Collected data
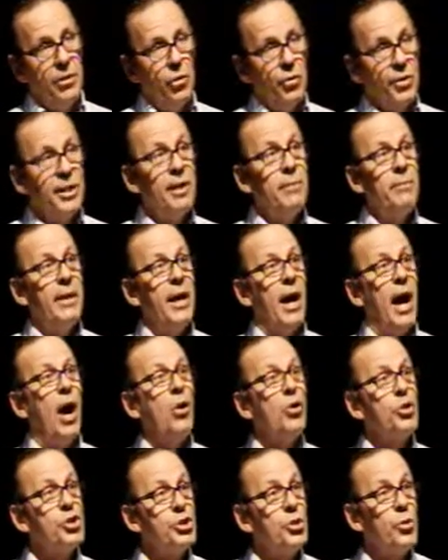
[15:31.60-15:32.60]
no-till may
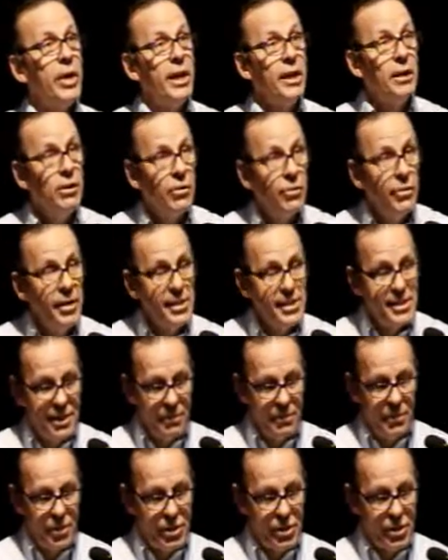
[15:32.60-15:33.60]
also
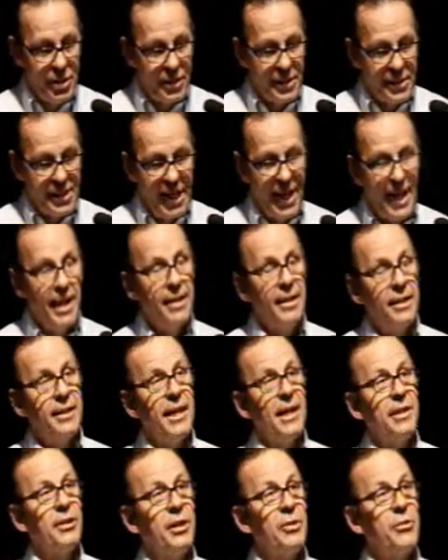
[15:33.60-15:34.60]
increase emissions and
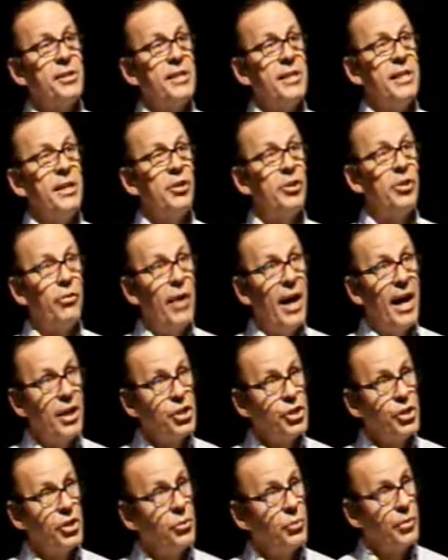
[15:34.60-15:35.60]
that there is an
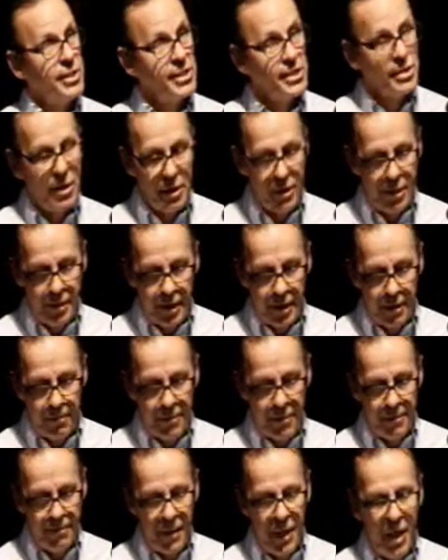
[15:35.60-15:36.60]
interaction with
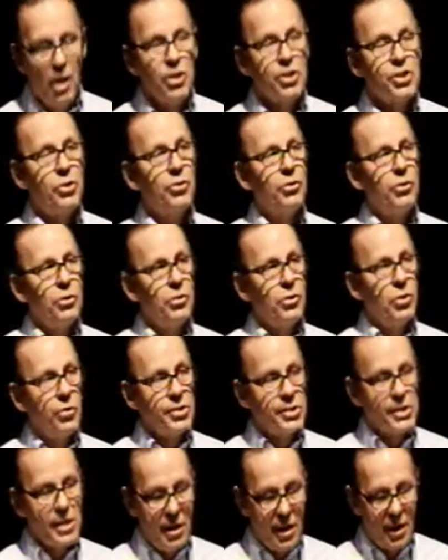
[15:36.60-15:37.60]
subtype. So
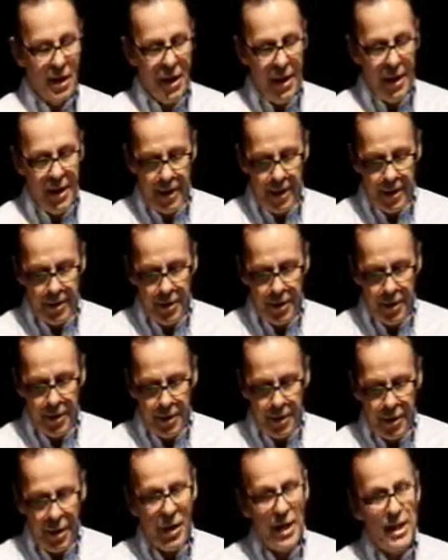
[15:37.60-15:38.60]
those are,
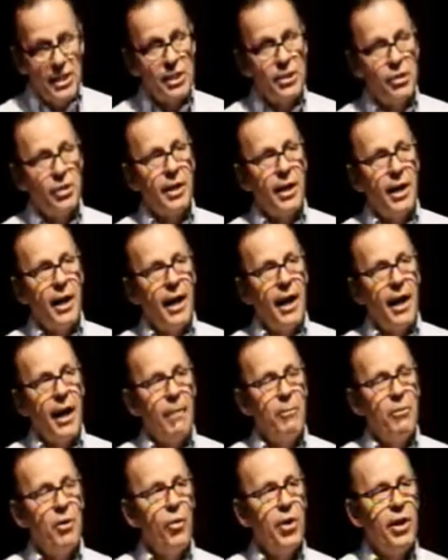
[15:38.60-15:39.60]
now let's
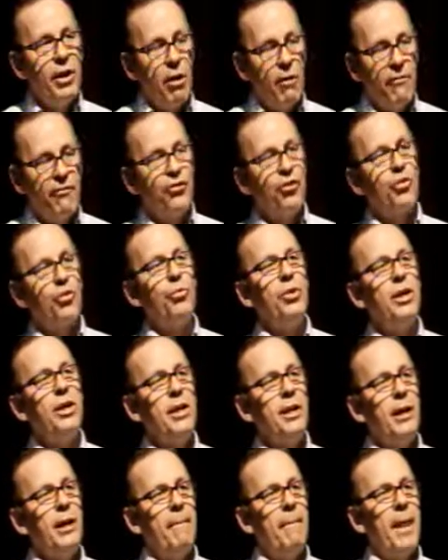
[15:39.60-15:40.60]
look, I'm aware of
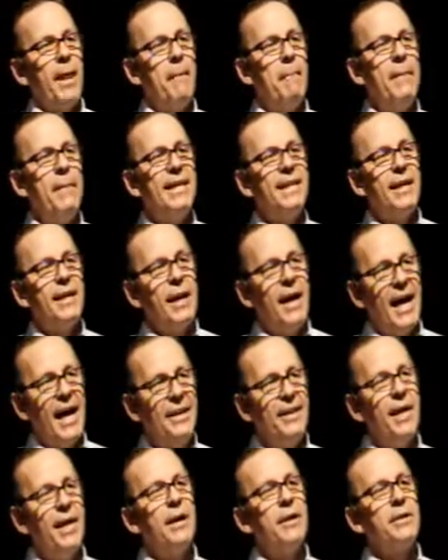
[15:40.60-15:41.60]
3
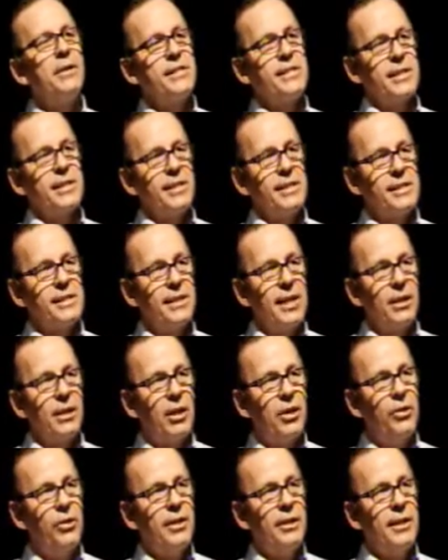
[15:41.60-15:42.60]
meta-analysis
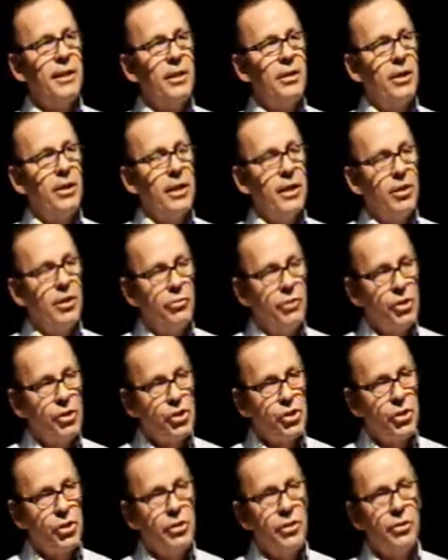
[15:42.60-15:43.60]
that looked in the
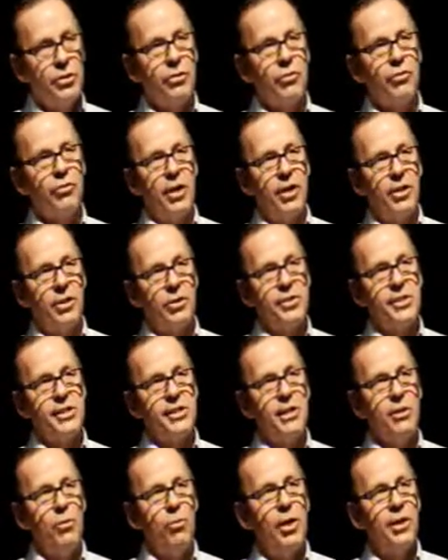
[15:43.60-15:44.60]
literature to try to
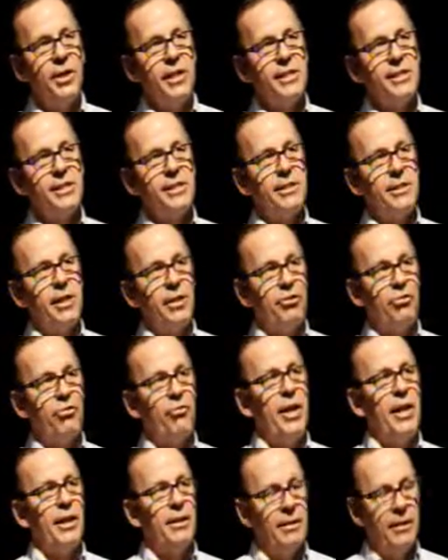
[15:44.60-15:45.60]
see what is the
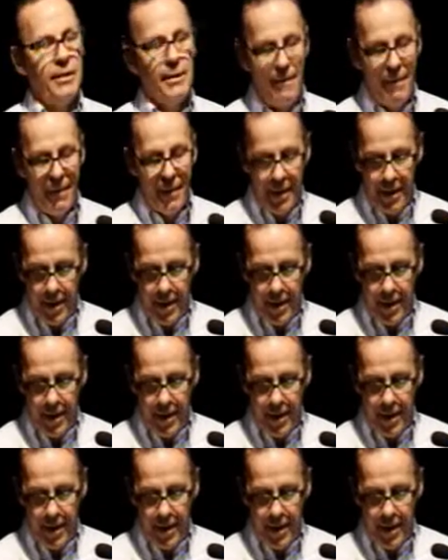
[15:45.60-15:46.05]
trend.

Prompt
Please copy, exactly as written, the lines from the one that contains "[15:38.60-15:39.60]" through the end of the records, both ends included. Do not include the pictures.

Problem solution
[15:38.60-15:39.60]
now let's
[15:39.60-15:40.60]
look, I'm aware of
[15:40.60-15:41.60]
3
[15:41.60-15:42.60]
meta-analysis
[15:42.60-15:43.60]
that looked in the
[15:43.60-15:44.60]
literature to try to
[15:44.60-15:45.60]
see what is the
[15:45.60-15:46.05]
trend.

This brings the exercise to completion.